▶ _Activity_
Go through the listing below, and from the line containing "[2:23.17-2:23.43]" through its last line, transcribe every line exactly, skipping pictures.

▶ _Data extracts_
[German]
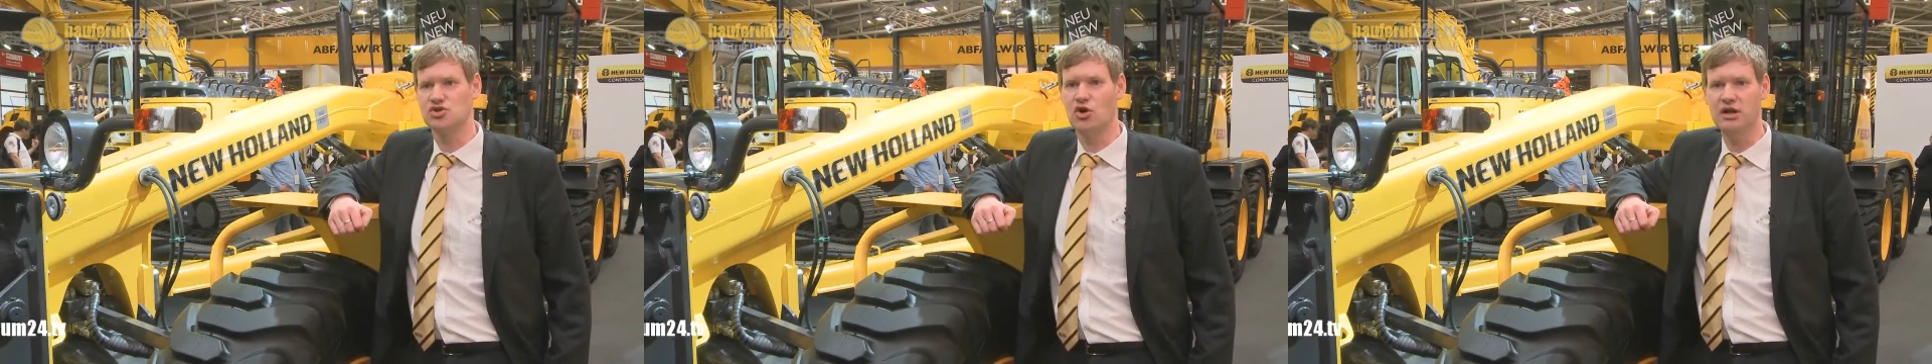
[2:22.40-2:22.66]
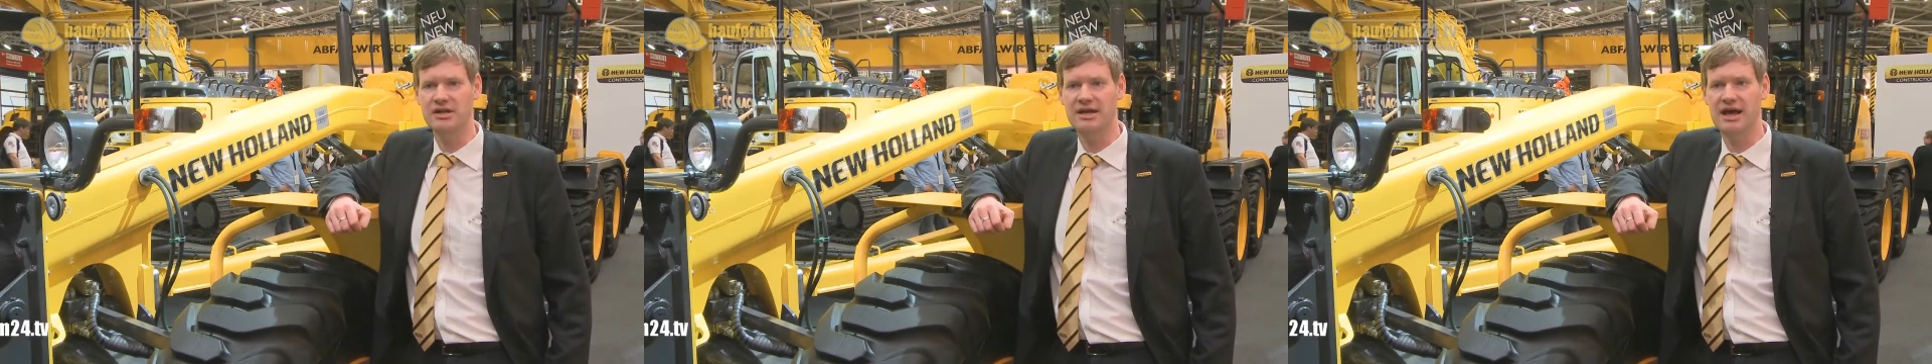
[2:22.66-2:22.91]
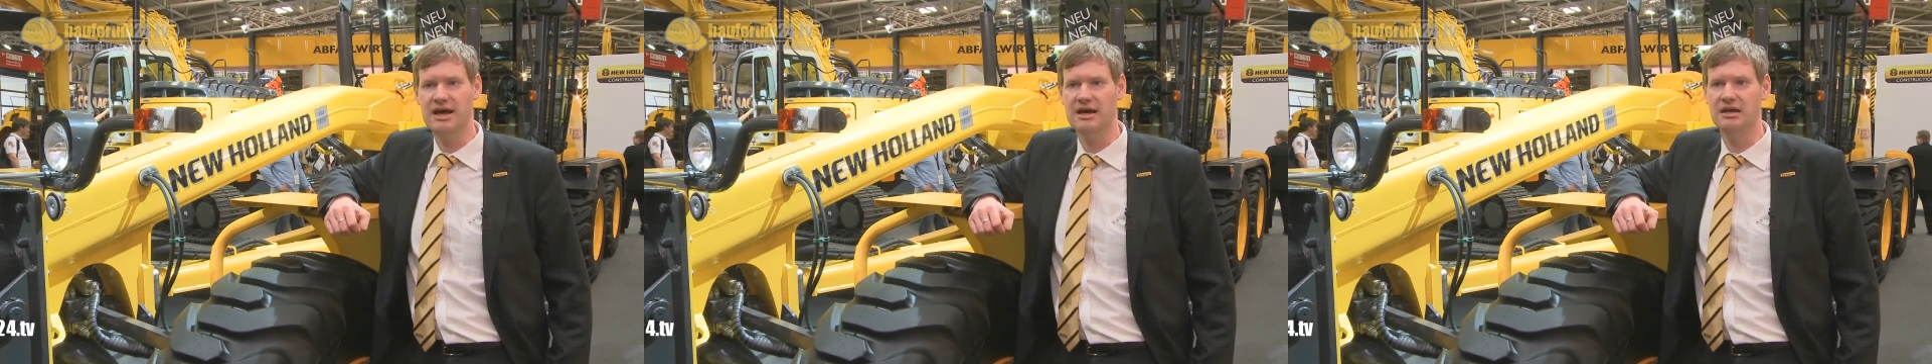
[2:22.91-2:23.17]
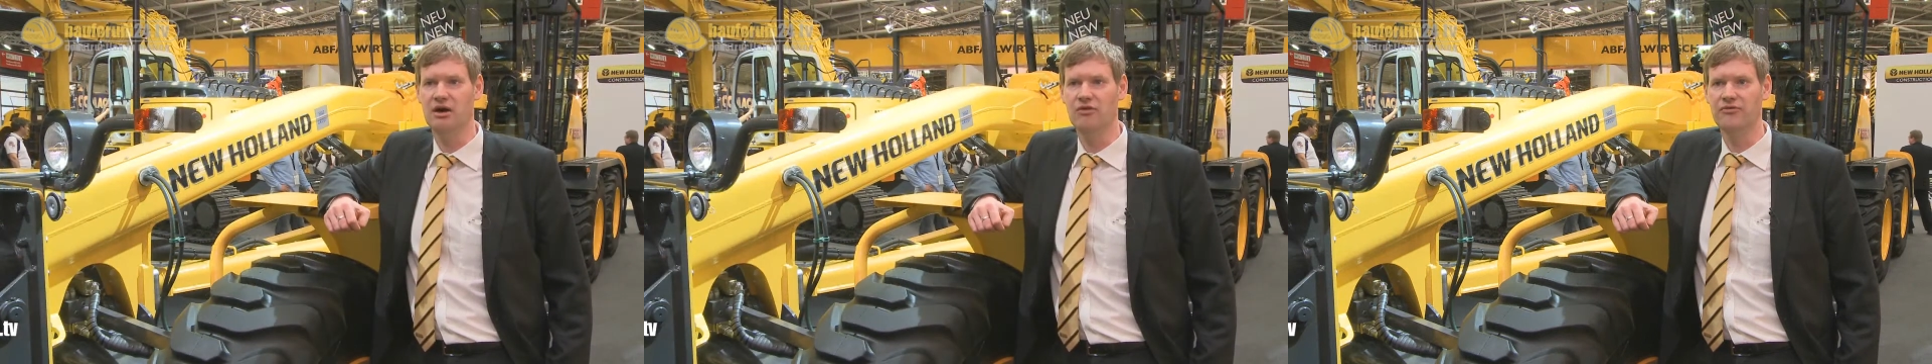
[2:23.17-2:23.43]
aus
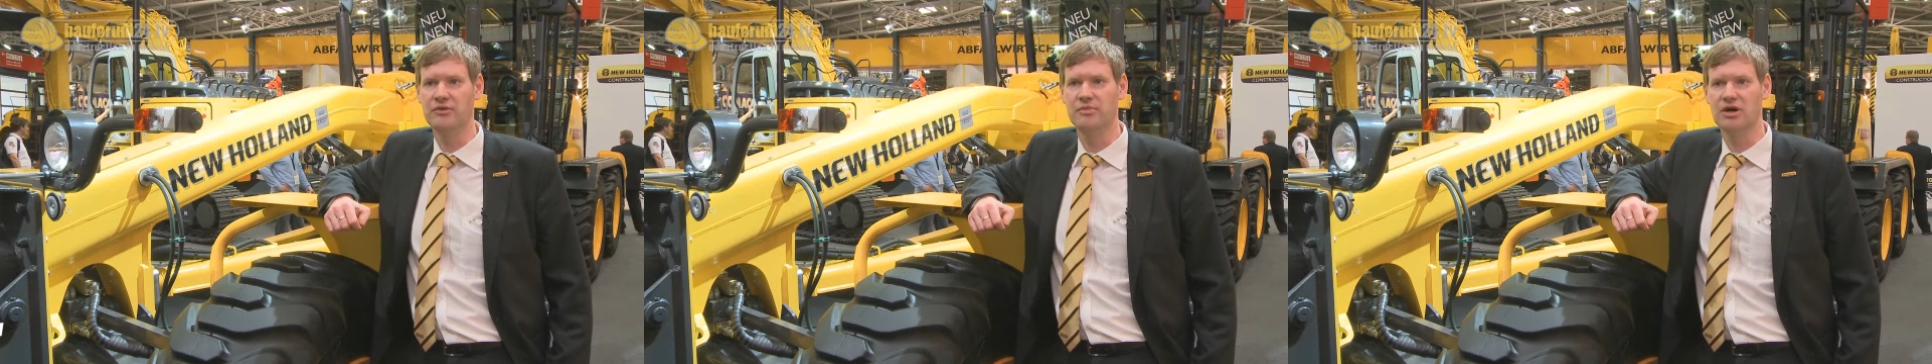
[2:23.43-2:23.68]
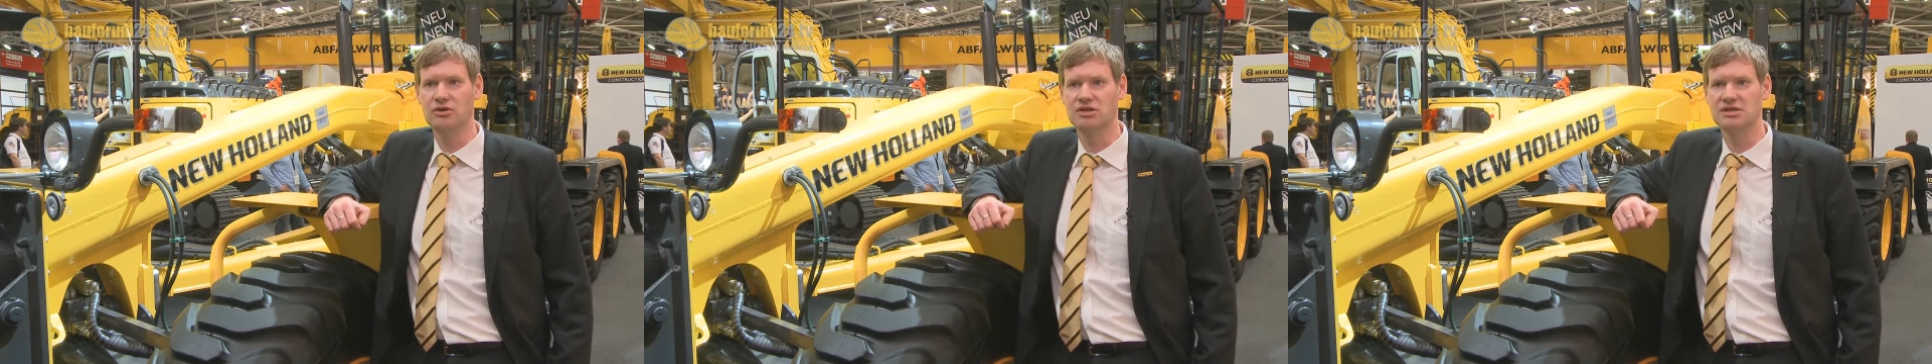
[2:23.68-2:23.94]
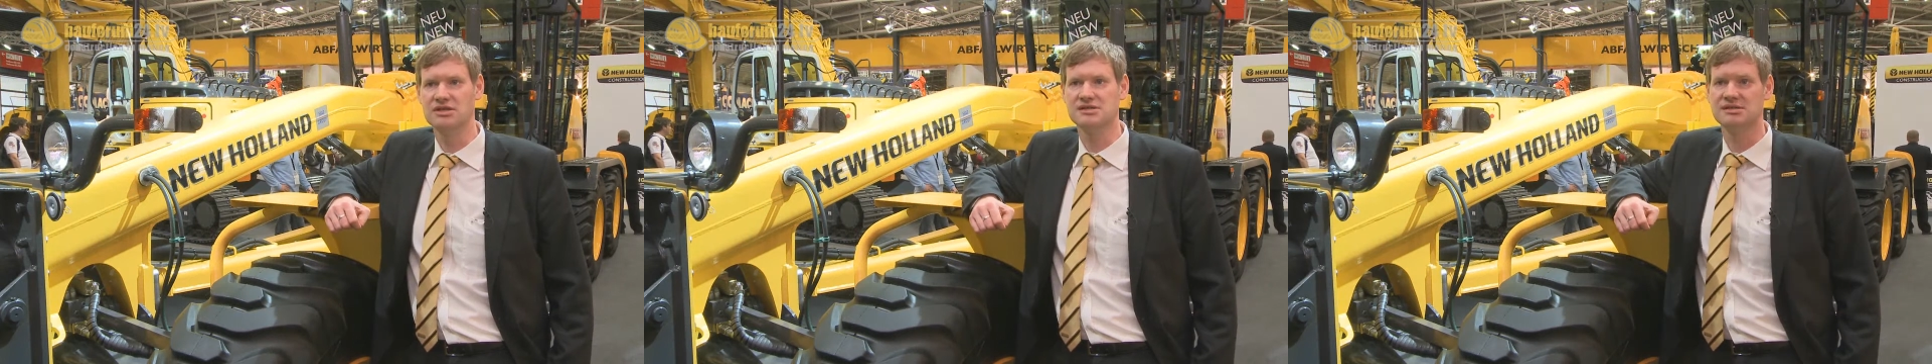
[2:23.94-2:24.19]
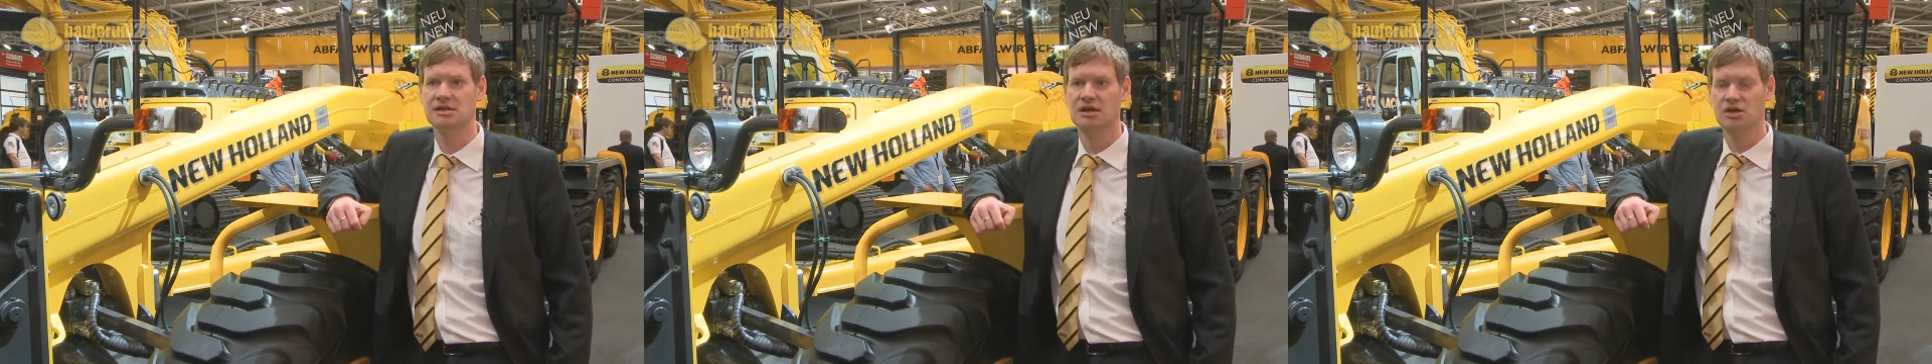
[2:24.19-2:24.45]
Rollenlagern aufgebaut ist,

▶ _Result of this task_
[2:23.17-2:23.43]
aus
[2:23.43-2:23.68]
[2:23.68-2:23.94]
[2:23.94-2:24.19]
[2:24.19-2:24.45]
Rollenlagern aufgebaut ist,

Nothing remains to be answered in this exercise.